*** Raw data

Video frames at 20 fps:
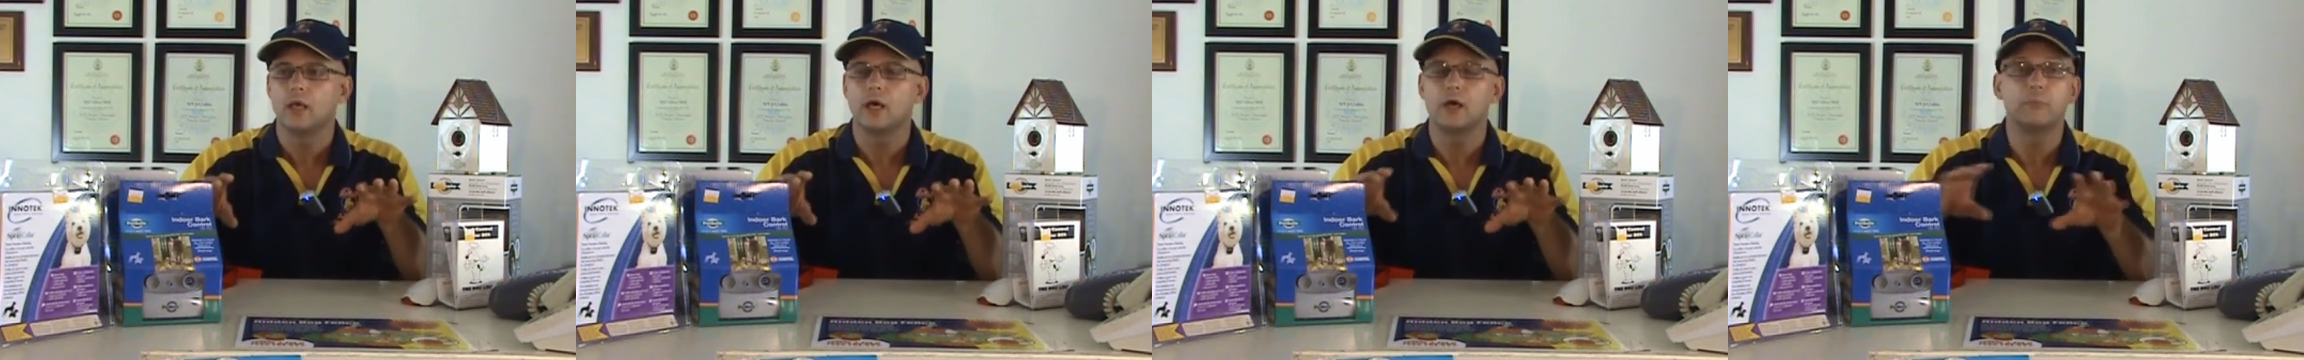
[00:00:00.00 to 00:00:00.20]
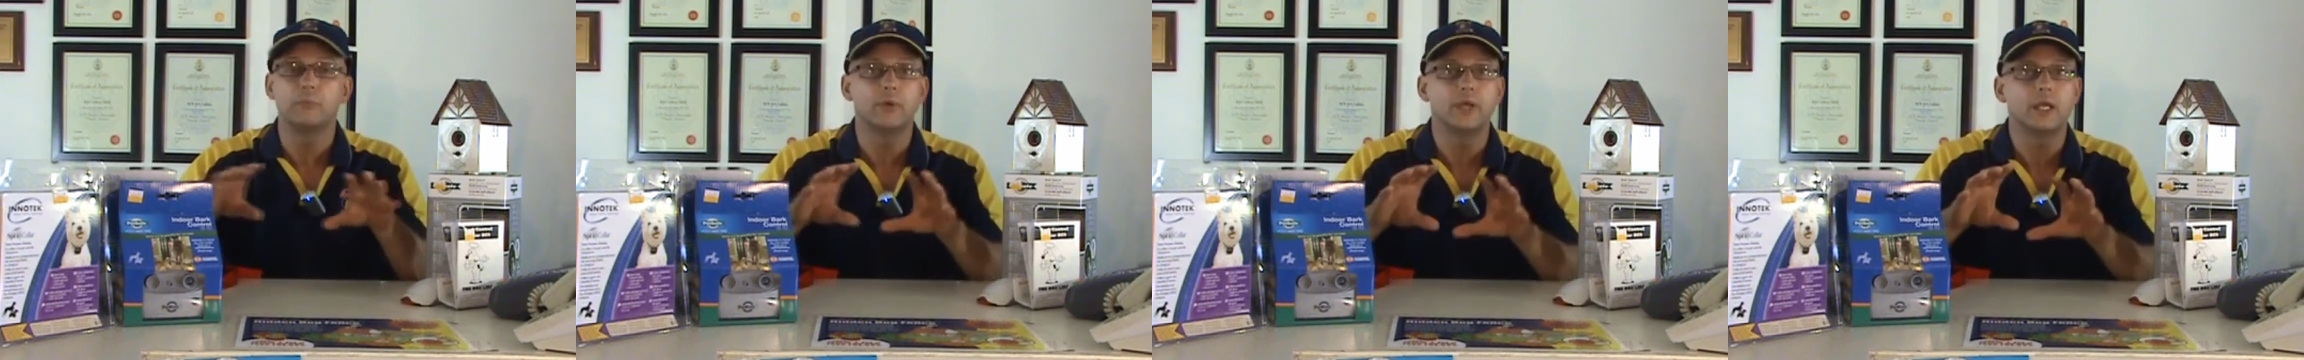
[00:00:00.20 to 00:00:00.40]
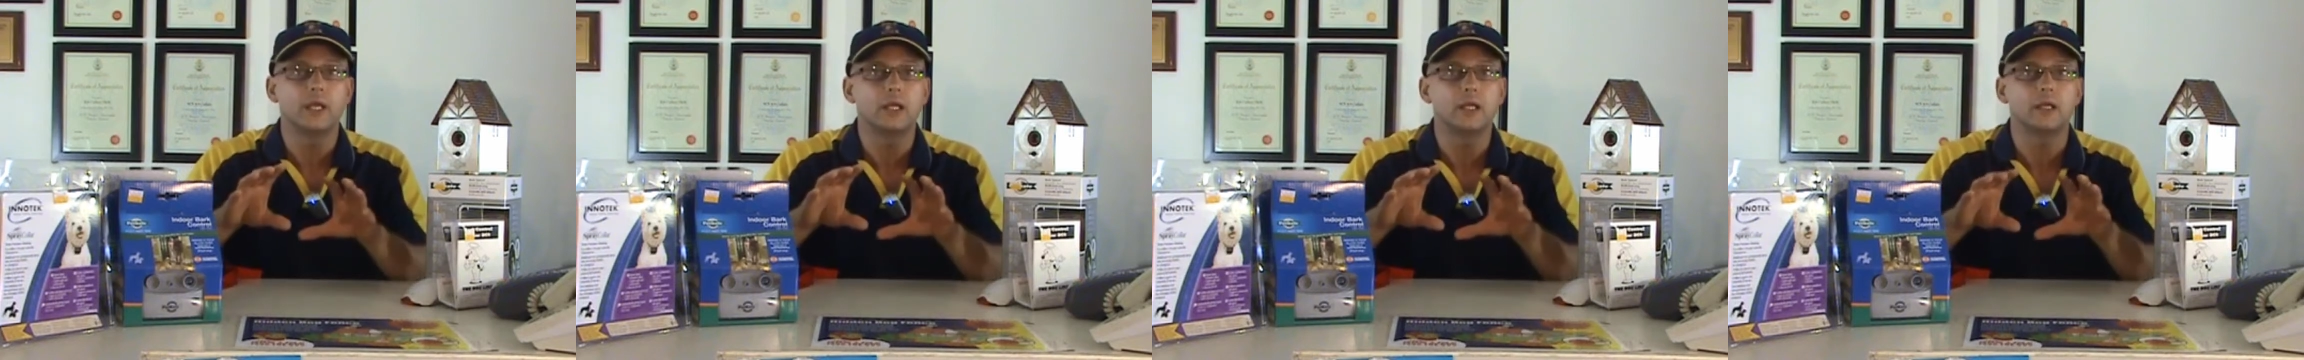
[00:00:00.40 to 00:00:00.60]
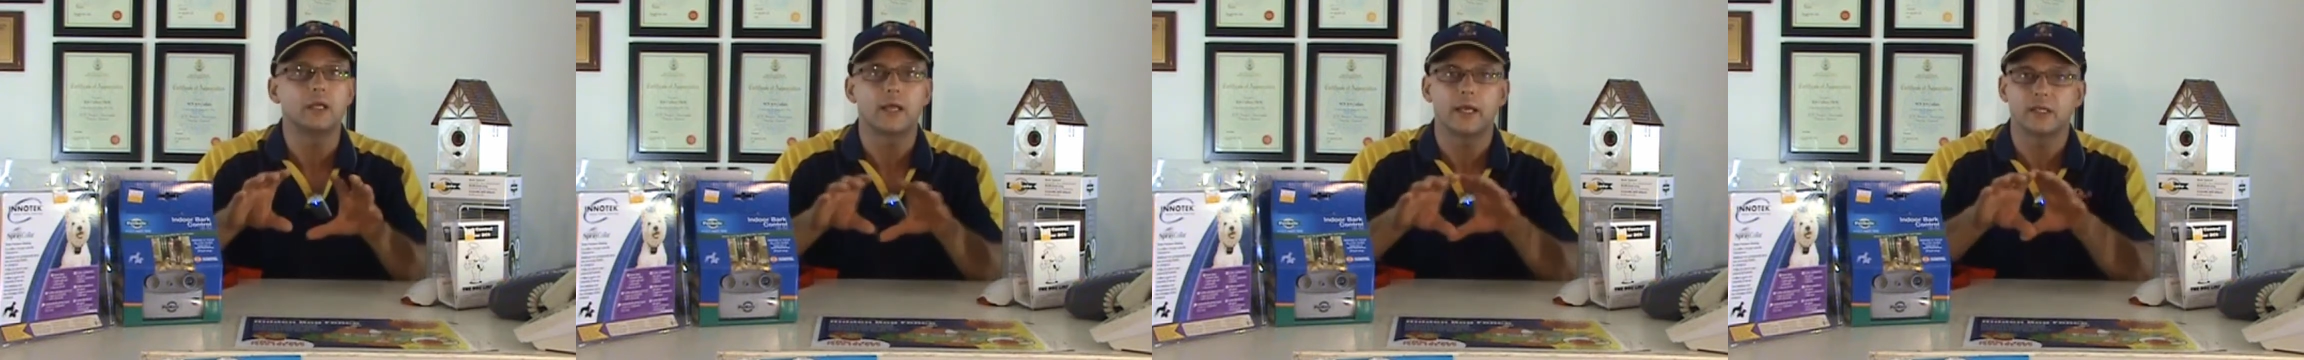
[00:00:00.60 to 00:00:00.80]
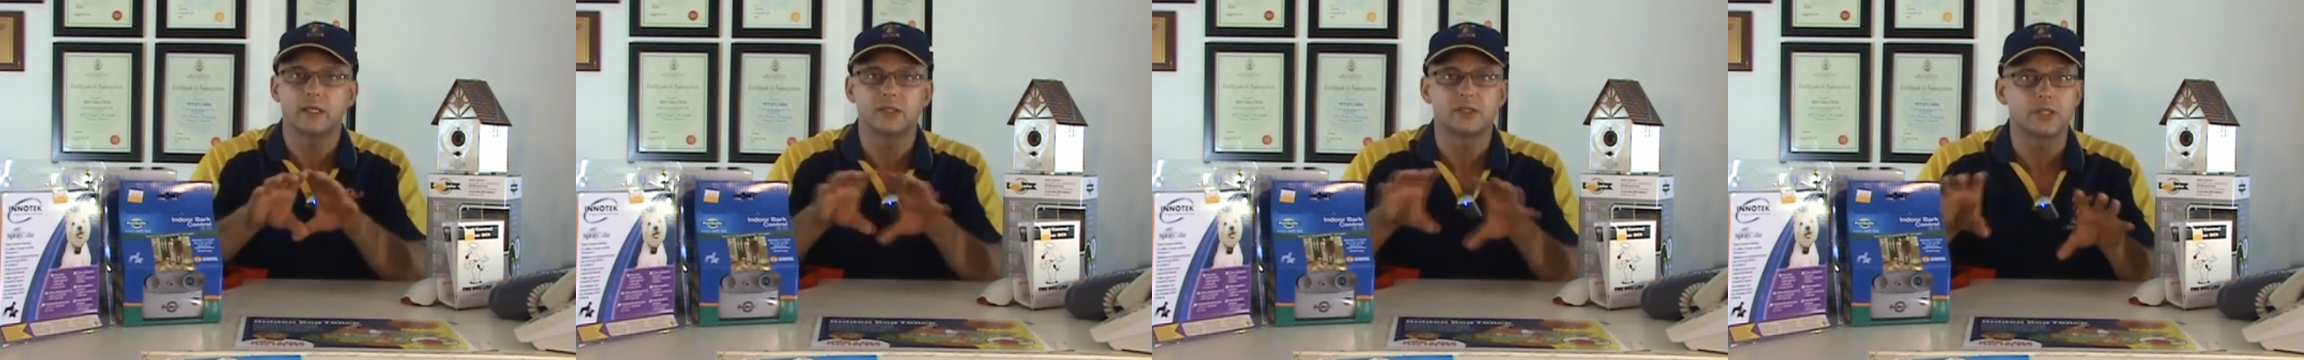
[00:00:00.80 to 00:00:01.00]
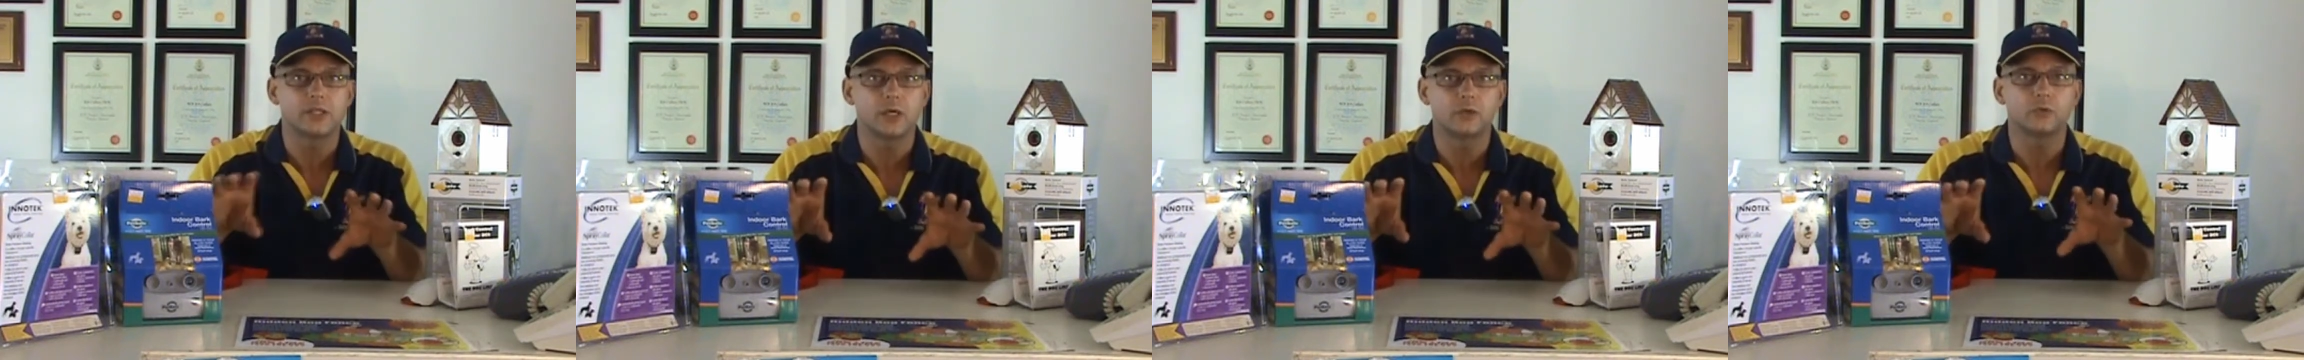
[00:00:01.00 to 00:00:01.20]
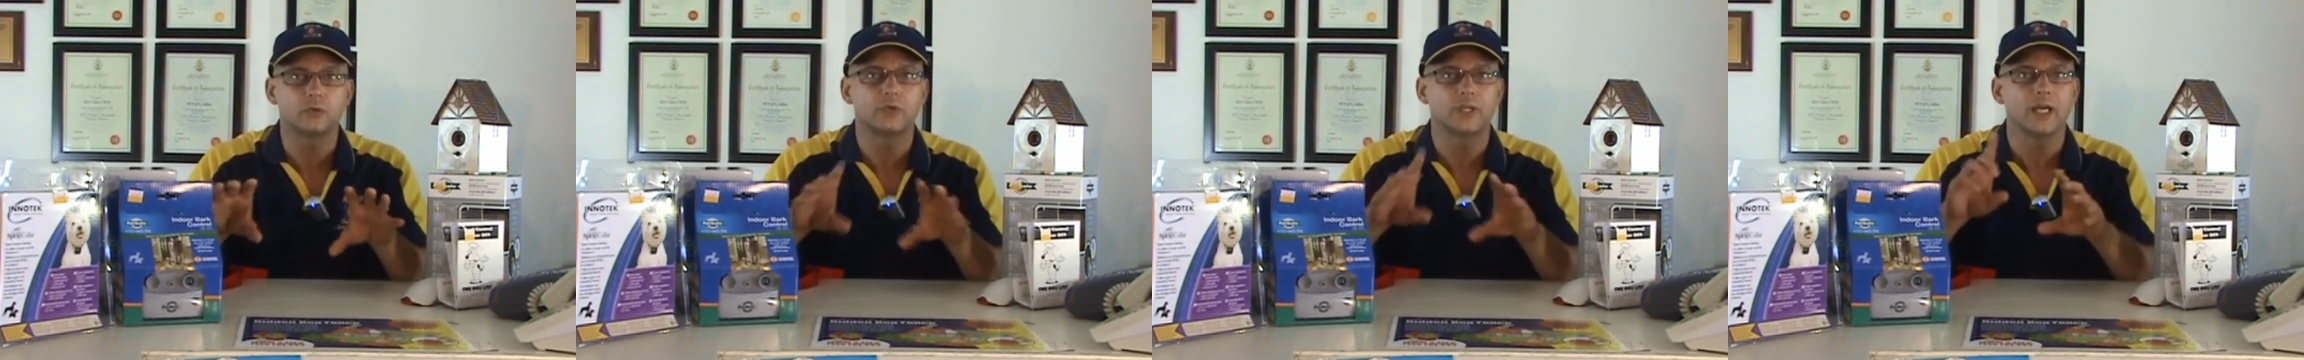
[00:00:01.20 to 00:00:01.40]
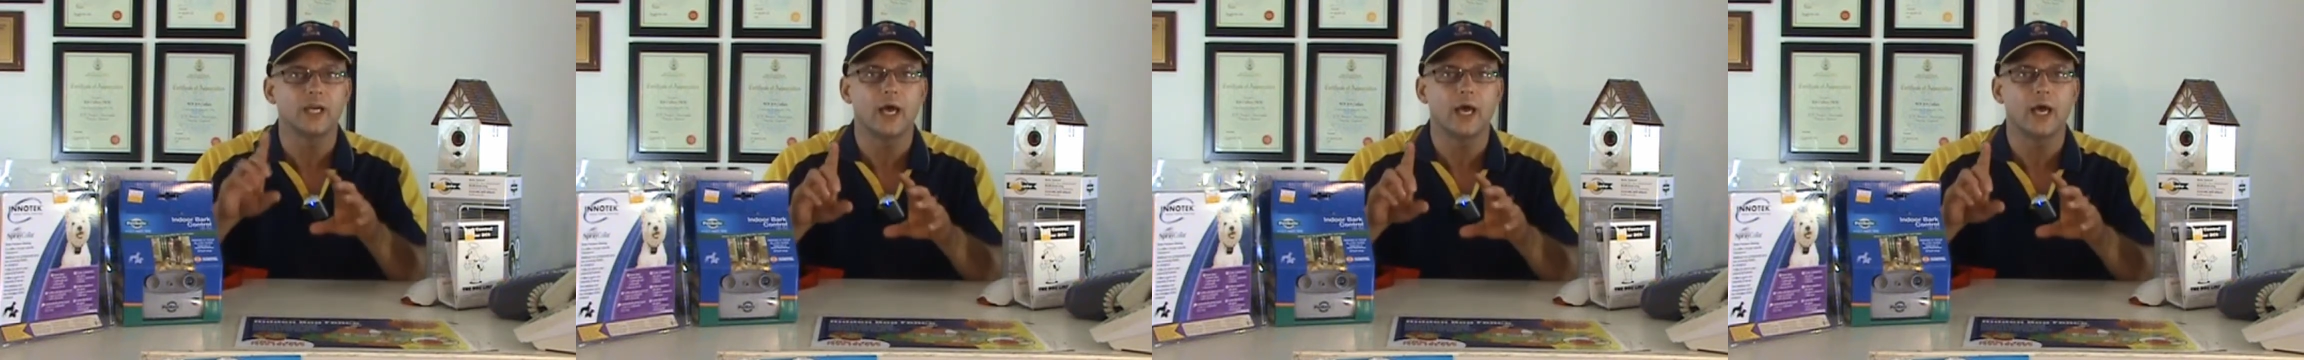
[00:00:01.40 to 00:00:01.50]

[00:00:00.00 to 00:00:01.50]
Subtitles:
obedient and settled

******

> Task directions: Output exactly the lines from the one that has "[00:00:01.20 to 00:00:01.40]" through the end of the data. Do not include pictures.

> Output:
[00:00:01.20 to 00:00:01.40]
[00:00:01.40 to 00:00:01.50]

[00:00:00.00 to 00:00:01.50]
Subtitles:
obedient and settled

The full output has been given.